Vorteile einer Praxisgemeinschaft

  • Hohe Eigenständigkeit: Jede Therapeutin und jeder Therapeut arbeitet unabhängig mit eigenen Patientinnen und Patienten und eigenen Entscheidungen.
  • Kostenersparnis: Gemeinsame Nutzung von Räumen, Geräten, Empfang oder Verwaltungspersonal reduziert Fixkosten.
  • Flexible Gestaltung: Keine Genehmigung oder Gesellschaftsvertrag notwendig – unkomplizierte Gründung und leichtere Auflösung.
  • Vertretungsmöglichkeiten: Therapeut:innen gleicher Fachrichtung können sich gegenseitig vertreten.
  • Fachlicher Austausch: Bei unterschiedlichen Schwerpunkten kann ein internes Überweisungssystem aufgebaut werden.
  • Keine gesamtschuldnerische Haftung: Jede und jeder haftet nur für die eigene Praxis.
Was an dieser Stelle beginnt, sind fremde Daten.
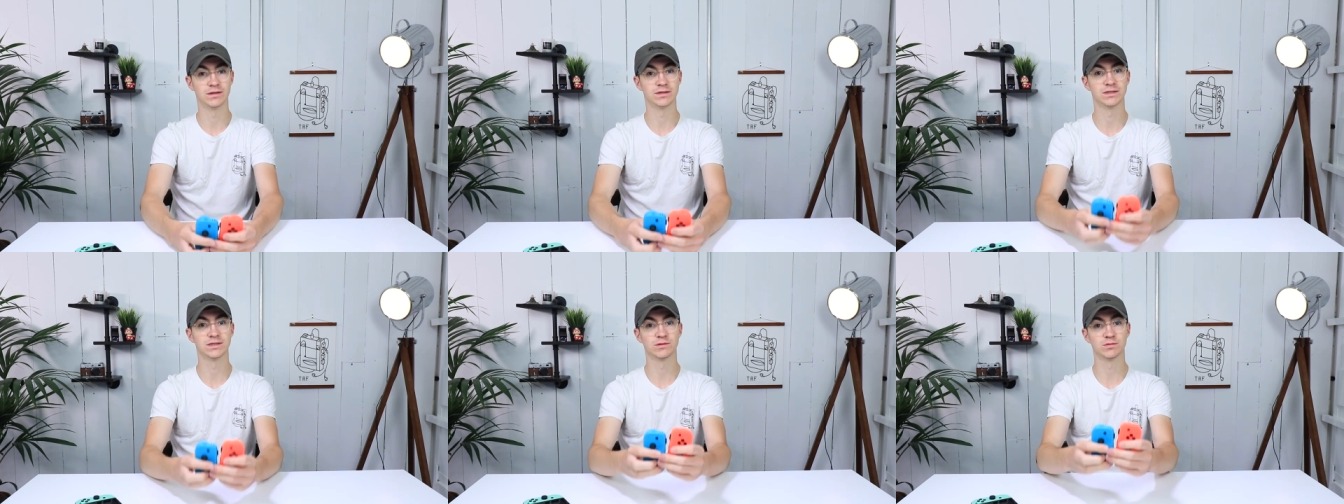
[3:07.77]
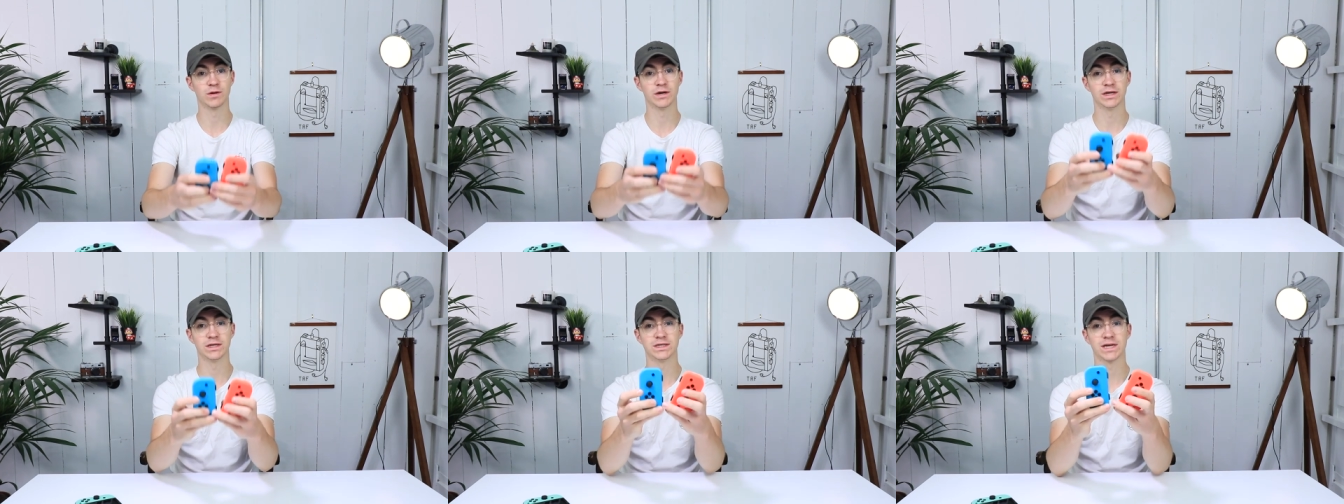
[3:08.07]
the
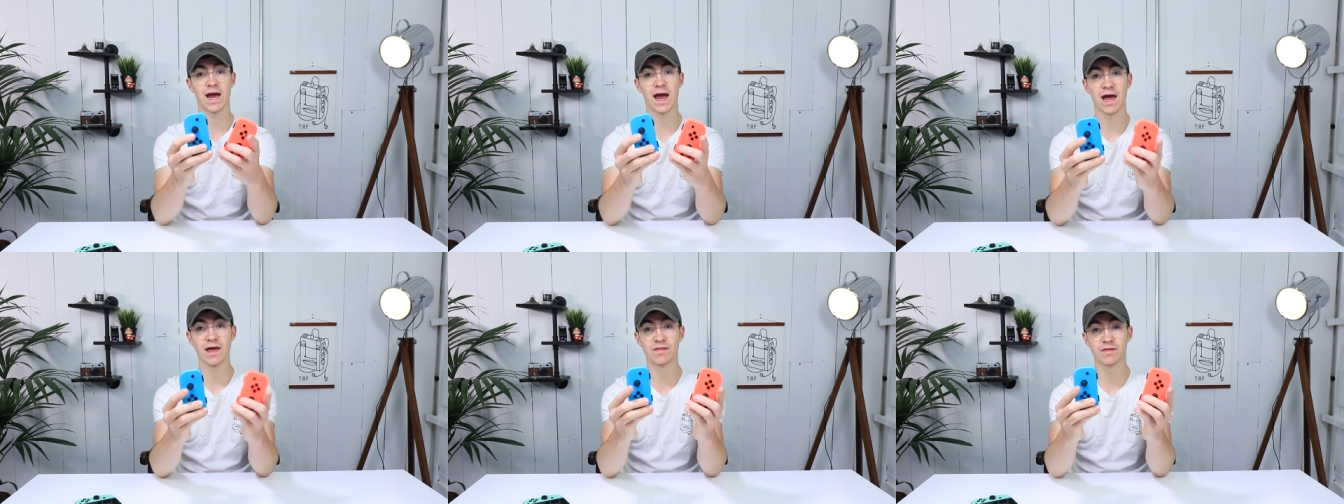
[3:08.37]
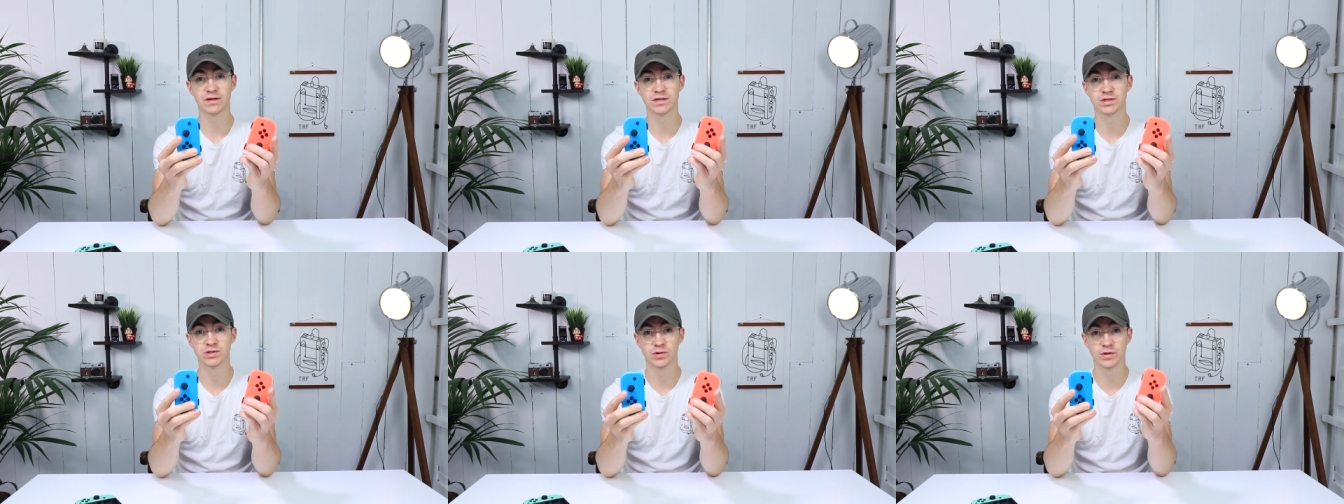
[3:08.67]
Switch and
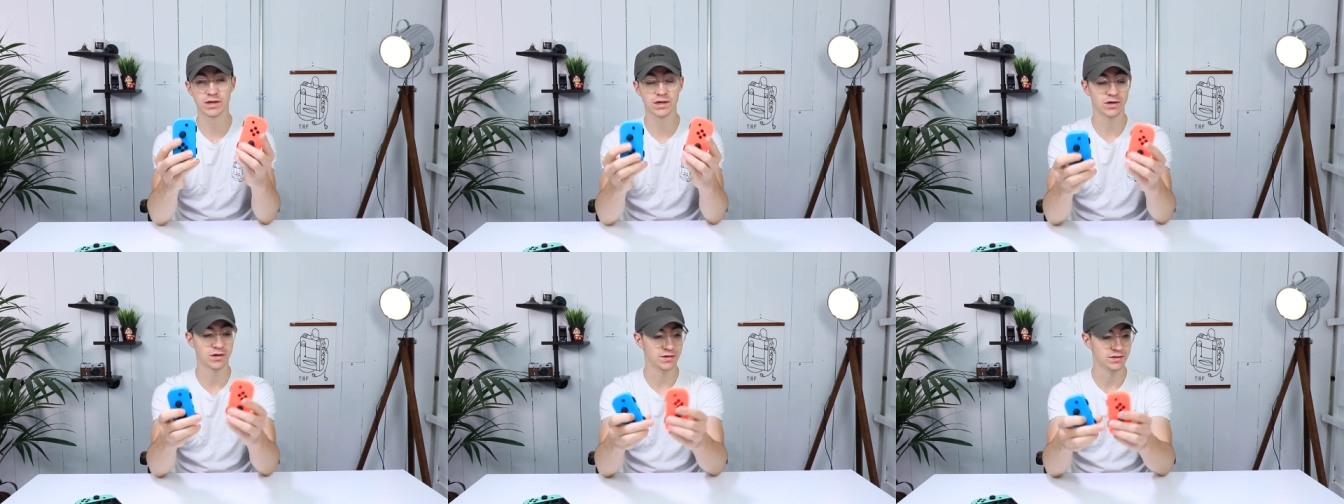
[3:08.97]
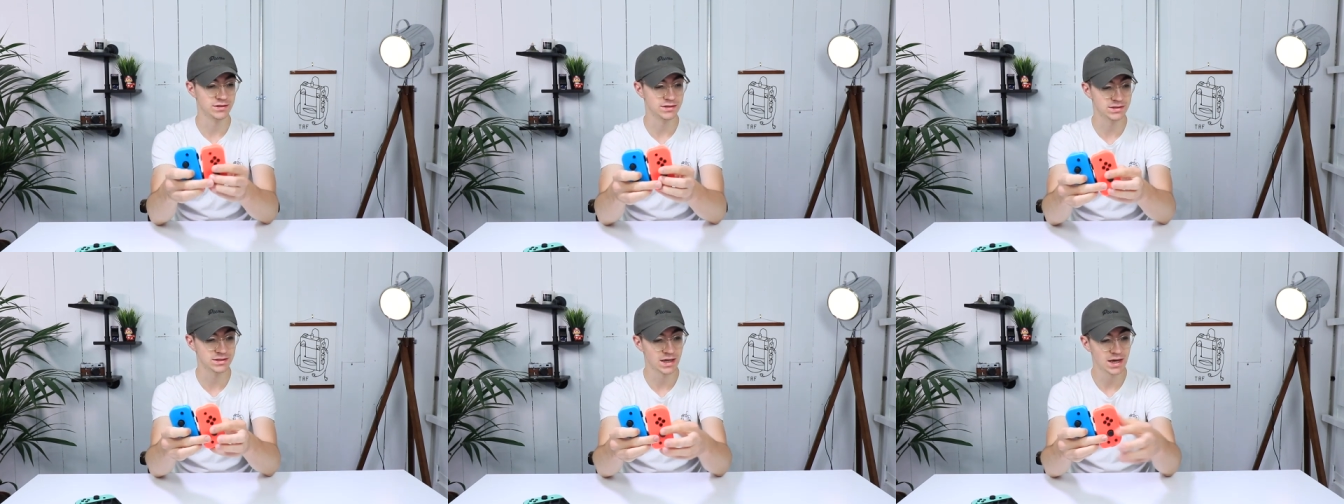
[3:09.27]
the
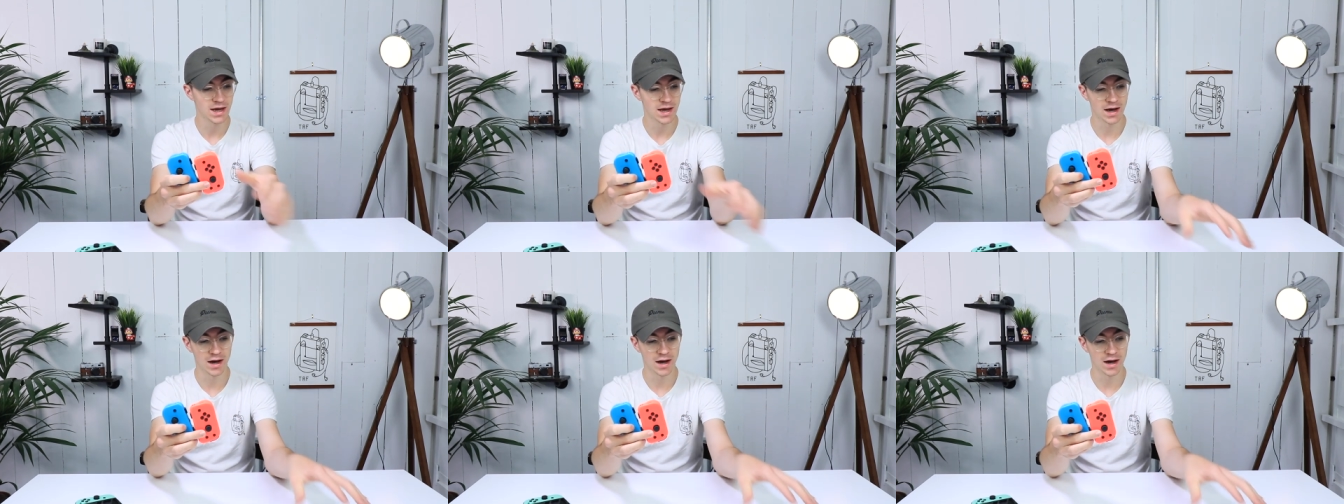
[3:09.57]
Joy-Cons,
Nachteile einer Praxisgemeinschaft

  • Getrennte Abrechnung: Abrechnung mit Kassen oder privat muss separat erfolgen – organisatorisch aufwändiger.
  • Mehr Verwaltungsaufwand: Eigene PatientInnen-Akten, E-Mail-Adressen, Telefonnummern, Datenschutzvorkehrungen etc.
  • Eingeschränkte Einsicht: PatientInnen-Unterlagen dürfen nicht ohne Einwilligung geteilt werden.
  • Alleinige Verantwortung: Wirtschaftliches Risiko und Haftung liegen bei jeder Praxis selbst.
  • Steuerliches Risiko: Bei falsch geregeltem Ressourcenteilen kann Umsatzsteuerpflicht entstehen.

Vorteile einer Gemeinschaftspraxis

  • Gemeinsame Organisation: Verwaltung, Abrechnung, PatientInnen-Führung und Praxisabläufe werden effizient zusammengelegt.
  • Kostenvorteile durch Integration: Einnahmen und Ausgaben fließen in einen gemeinsamen Topf – ideal bei starker Zusammenarbeit.
  • Bessere Planbarkeit: Gemeinsame Investitionen, gemeinsame Entscheidungen, geteilte Verantwortung.
  • Vertretung ohne Einschränkungen: Alle Beteiligten haben Zugriff auf denselben PatientInnen-Stamm und die gemeinsame Dokumentation.

Nachteile einer Gemeinschaftspraxis

  • Geringere individuelle Freiheit: Entscheidungen müssen gemeinsam getroffen werden – das schränkt Unabhängigkeit ein.
  • Langfristige Bindung: Die Zusammenarbeit erfordert hohe persönliche und fachliche Kompatibilität.
  • Gesellschaftsvertrag nötig: Oft komplexer Regelungsbedarf (Investitionen, Arbeitsverteilung, Ausstieg etc.).
  • Gesamtschuldnerische Haftung: Bei bestimmten Rechtsformen (z. B. GbR) haften alle für Fehler oder Schulden der anderen.